From talking with PhD. Students and my committee what I am really
doing is testing out to see if I have the chops to do a real dissertation in
the future. As many of the faculty have told me when I go to them for
advice about academics or life in general nothing matters. I should
not be surprised that what I am doing is not a big deal but I wonder
what ethical considerations there are when doing qualitative work. I
probably owe it to the participants to write the best paper possible but in
reality I have 1.5 semesters to get this figured out and done, effectively
undercutting my own work. I know that qualitative research is
inherently manipulative but I wonder if it is even more so when the
research is being done by a graduate student. At least qualitative
researchers can say they shared their research with the scholarly
community and helped knowledge progress. As a masters student
everything about my study is self-serving. In all likelihood my
committee thinks the study has potential and hope that I can flesh it out
later in my life if I choose to pursue a PhD, knowing full well that what
I produce now will be of little actual use other than for me to practice
writing and conducting research. I will likely enjoy this course of study
till I eventually finish and then I will never touch it again because I have
moved on to some other interest. Should I be accountable at all to my
participants? I am not held accountable by participants, but should I be?
Outside reading:
This week I read what is quite possibly the first paper I have ever seen where
there was an actual section on the information being sampled. It was in a Bosch
and Rains paper from 2009 on how health websites define their privacy policy.
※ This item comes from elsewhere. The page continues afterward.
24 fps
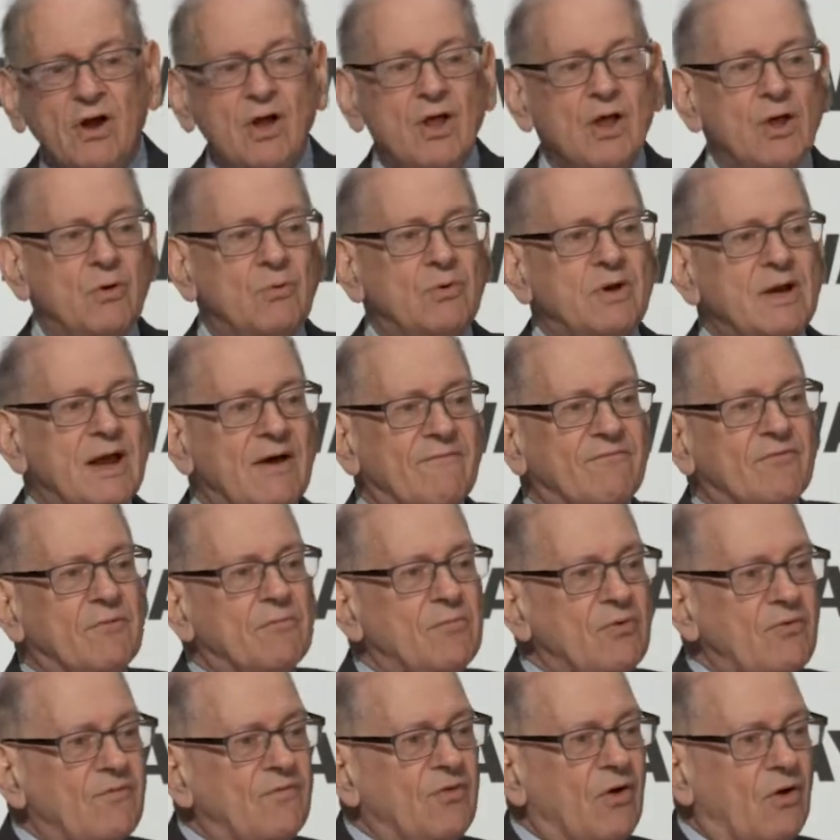You wouldn't have to
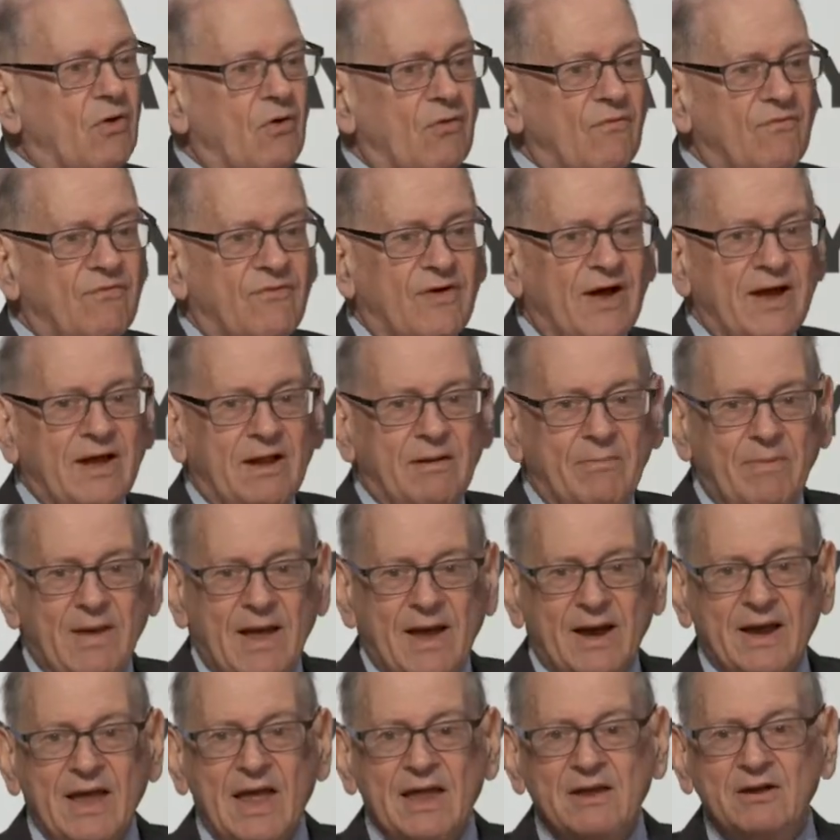move the whole file back,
While I am pretty sure the sampling I am doing for my own research is adequate
as it syncs up with Tracys version of purposeful sampling, I am in no way as
extensive as the Bosch and Rains article.
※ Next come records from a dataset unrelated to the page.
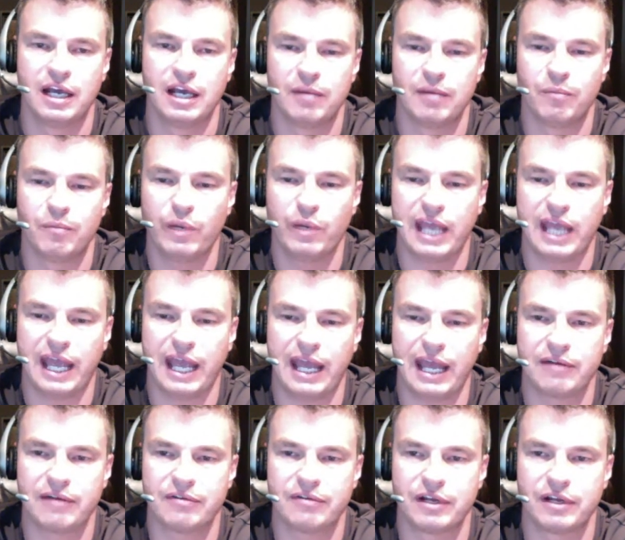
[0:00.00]
we
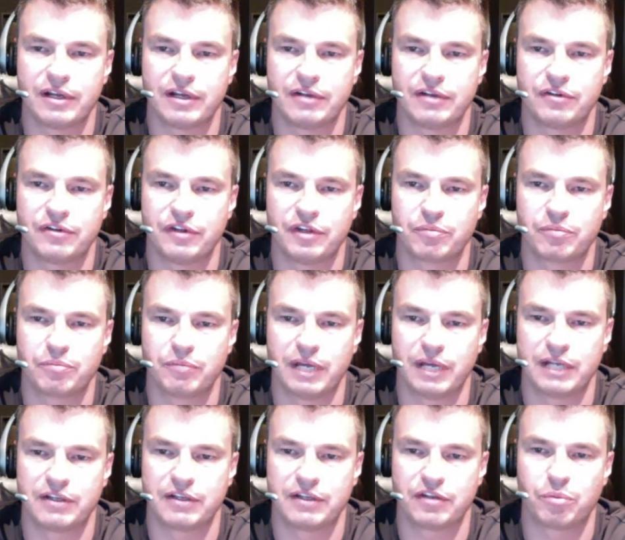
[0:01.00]
can't, at
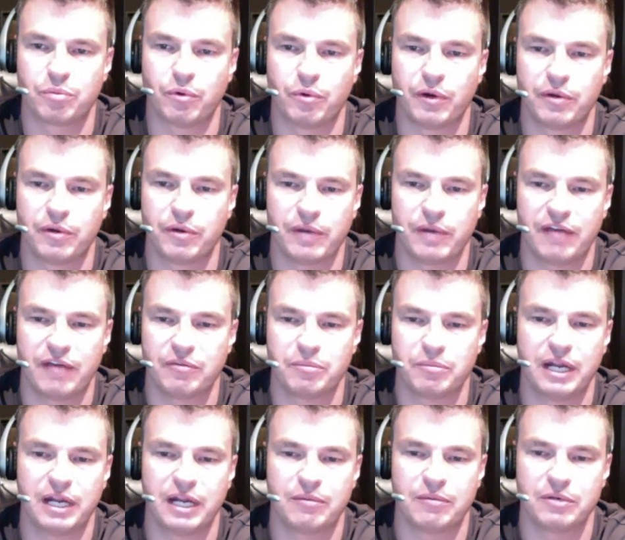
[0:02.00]
this point, we haven't
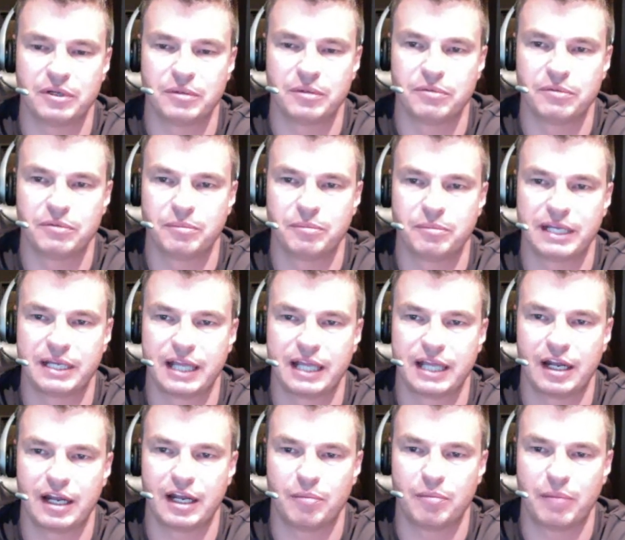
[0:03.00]
been able to make
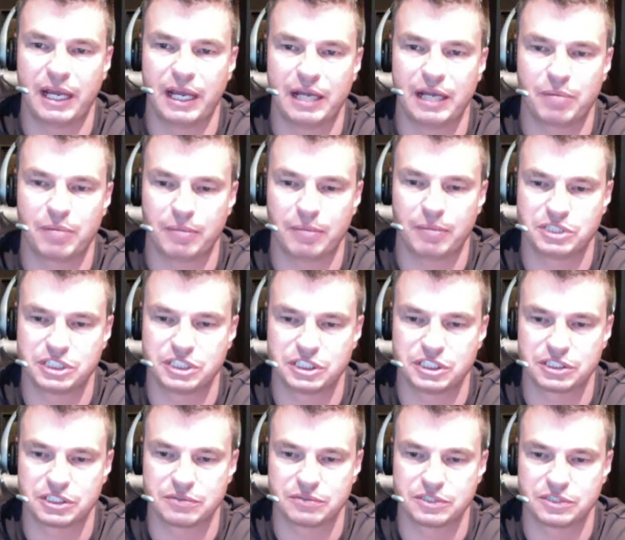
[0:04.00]
that a paying
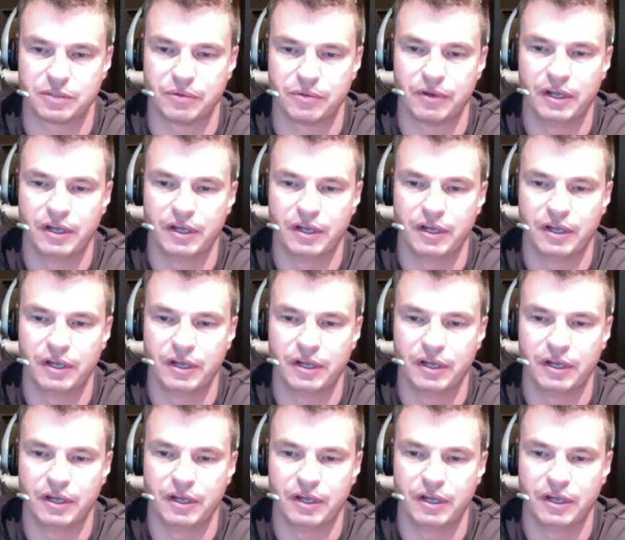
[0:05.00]
proposition. So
Till this point I have not seen a section dedicated solely to sampling. Most
often it will just be an explanation as to why certain people were chosen to be
interviewed in a short paragraph, which is just fine. However, since Rains and
Bosch were looking at texts (privacy policy texts) not people, there reason for
their sample was extensive. They at first started with 600 websites and slowly
whittled it down to 97 sites. Though they looked at 97 sites some had the same
privacy policy so the number they looked at was even fewer. They provide a list
of the 97 sites they looked at and it is clear that if I would have proposed the same
study I would not have had such a huge sample because my version of purposeful
at this time in my life is misguided and I would instead look at the few most
important websites rather than getting a huge breadth of information Which
would be a bad move and the reason I am just a student.
When looking at the list of websites however, most of them seemed kind
of useless. I went to a few of the websites I had not heard of before and some
were so poorly designed that I would not believe any health information on them
anyway. I would have focused on the sites that people actually went to. In the
sampling section there was not a breakdown as to if all 97 sites were trafficked
often and what kind of impact they had on the health information ecosystem. I am
not talking about the amount of visitors a website has since that number is easily
manipulated and falsified. There should be another study (I am sure there
probably already is one) that asks people where it is they get their health
information from online. However, the counter point would be that focusing only
on the popular pretty sites leaves out the population of people (my parents) who
do not care what a website looks like and will visit strange obscure WebPages that
are on the 4
page of Google to find health info. I guess what I am saying is that
my position is kind of a tech literacy elitist kind of thing.